Software performance testing tools and can help you deliver robust and high-performing software solutions. Here are some of the key points:
- Performance testing tools are essential for evaluating and optimizing software performance.
- They enable the measurement and evaluation of various performance metrics, such as response time, throughput, CPU usage, memory usage, network latency, disk I/O, error rate, concurrent user capacity, and more.
- Choosing the right performance testing tool depends on specific requirements and use cases.
- Look for tools that provide a balance between functionality, ease of use, and affordability, ensuring you get the most value for your investment.
- Ensure that your software not only performs well technically but also contributes to achieving your desired business outcomes and delivering value to your enterprise and stakeholders.
Our comprehensive software evaluation methodology directly addresses all the key points mentioned above. This holistic approach ensures that no stone is left unturned in uncovering potential issues and delivering products that meet and exceed your technical and business requirements. Explore Software Product Excellence for yourself. Reach out today.
What Are the 9 Types of Performance Testing?
The nine types of performance testing are as follows:
- Load testing: the behavior of a system under normal and anticipated peak load conditions
- Stress testing: the system’s performance beyond its normal capacity, pushing it to its limits to identify potential weaknesses or failures
- Spike testing: sudden and significant increases in user load to evaluate how the system handles abrupt spikes in traffic
- Endurance testing: system performance over an extended period
- Volume testing: performance under a large amount of data
- Scalability testing: the ability to scale up or down based on the changing load
- Reliability testing: the system’s ability to consistently perform a required function under specified conditions for a prolonged period
- Compatibility testing: performance across different hardware, software, operating systems, browsers, and network environments
- Isolation testing: isolating specific components or modules of the system to evaluate their individual performance
What Are the 3 Key Criteria for Performance Testing?

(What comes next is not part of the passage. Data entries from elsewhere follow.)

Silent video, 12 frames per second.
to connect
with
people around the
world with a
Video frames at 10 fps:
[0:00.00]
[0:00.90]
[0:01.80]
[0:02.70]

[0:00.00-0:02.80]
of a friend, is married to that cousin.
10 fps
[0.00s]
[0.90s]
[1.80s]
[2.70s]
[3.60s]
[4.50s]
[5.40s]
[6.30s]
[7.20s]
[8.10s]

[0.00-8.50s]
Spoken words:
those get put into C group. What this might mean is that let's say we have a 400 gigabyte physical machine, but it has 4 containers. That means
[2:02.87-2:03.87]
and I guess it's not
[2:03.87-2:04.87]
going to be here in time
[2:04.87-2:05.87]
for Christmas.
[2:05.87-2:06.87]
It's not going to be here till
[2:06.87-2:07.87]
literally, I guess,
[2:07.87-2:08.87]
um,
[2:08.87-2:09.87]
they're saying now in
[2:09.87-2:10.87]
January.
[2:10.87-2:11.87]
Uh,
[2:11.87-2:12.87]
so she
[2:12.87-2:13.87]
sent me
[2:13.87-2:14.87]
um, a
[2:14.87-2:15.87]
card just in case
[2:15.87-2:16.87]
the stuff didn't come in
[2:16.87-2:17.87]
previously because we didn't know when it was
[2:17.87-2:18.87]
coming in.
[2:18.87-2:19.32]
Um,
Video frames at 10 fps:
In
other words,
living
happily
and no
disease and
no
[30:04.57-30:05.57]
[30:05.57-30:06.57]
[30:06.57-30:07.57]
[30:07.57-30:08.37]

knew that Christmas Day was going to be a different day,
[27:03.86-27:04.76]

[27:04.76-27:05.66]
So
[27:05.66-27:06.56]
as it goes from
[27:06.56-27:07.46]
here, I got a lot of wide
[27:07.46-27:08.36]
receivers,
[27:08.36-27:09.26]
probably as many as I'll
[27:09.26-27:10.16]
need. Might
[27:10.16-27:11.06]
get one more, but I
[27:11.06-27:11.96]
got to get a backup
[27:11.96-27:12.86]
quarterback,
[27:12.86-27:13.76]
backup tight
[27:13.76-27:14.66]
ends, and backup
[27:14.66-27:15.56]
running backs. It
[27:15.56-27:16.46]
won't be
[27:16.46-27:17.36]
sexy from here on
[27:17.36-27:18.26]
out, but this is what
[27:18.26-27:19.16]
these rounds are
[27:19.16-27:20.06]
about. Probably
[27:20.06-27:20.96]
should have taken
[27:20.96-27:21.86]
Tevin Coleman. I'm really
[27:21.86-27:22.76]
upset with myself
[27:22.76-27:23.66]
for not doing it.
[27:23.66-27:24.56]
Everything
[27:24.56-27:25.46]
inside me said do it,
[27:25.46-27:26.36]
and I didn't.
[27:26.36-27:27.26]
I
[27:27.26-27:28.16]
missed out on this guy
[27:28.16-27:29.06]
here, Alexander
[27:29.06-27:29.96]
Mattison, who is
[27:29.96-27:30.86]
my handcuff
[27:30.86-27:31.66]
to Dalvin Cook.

There are many criteria for performance testing, but if we had to pick just three, it would be:
- Response time: the time taken by a system to respond to a user’s action or request. The lower the response time, the more efficient and responsive the system is considered to be.
- Throughput: the number of transactions or requests that a system can handle within a given time. Higher throughput signifies better system performance and scalability.
- Stability: the ability of a system to maintain consistent performance over an extended period or under varying conditions. This helps make sure that the enterprise’s systems can handle continuous operation without experiencing significant performance issues or failures.
What Are the Different Types of Performance?
Here are a few examples of the different types of performance that can be evaluated and optimized based on specific requirements and objectives:
- System performance
- Application performance
- Web performance
- Database performance
- Network performance
- Mobile performance
- Load performance
- Stress performance
- Security performance
What Is Performance Testing in QA?
Performance testing in QA refers to a crucial testing process that focuses on evaluating how well a software application performs under different circumstances. By helping QA teams optimize the application’s performance, the process ultimately aims to deliver a high-performing and reliable software application that meets user expectations.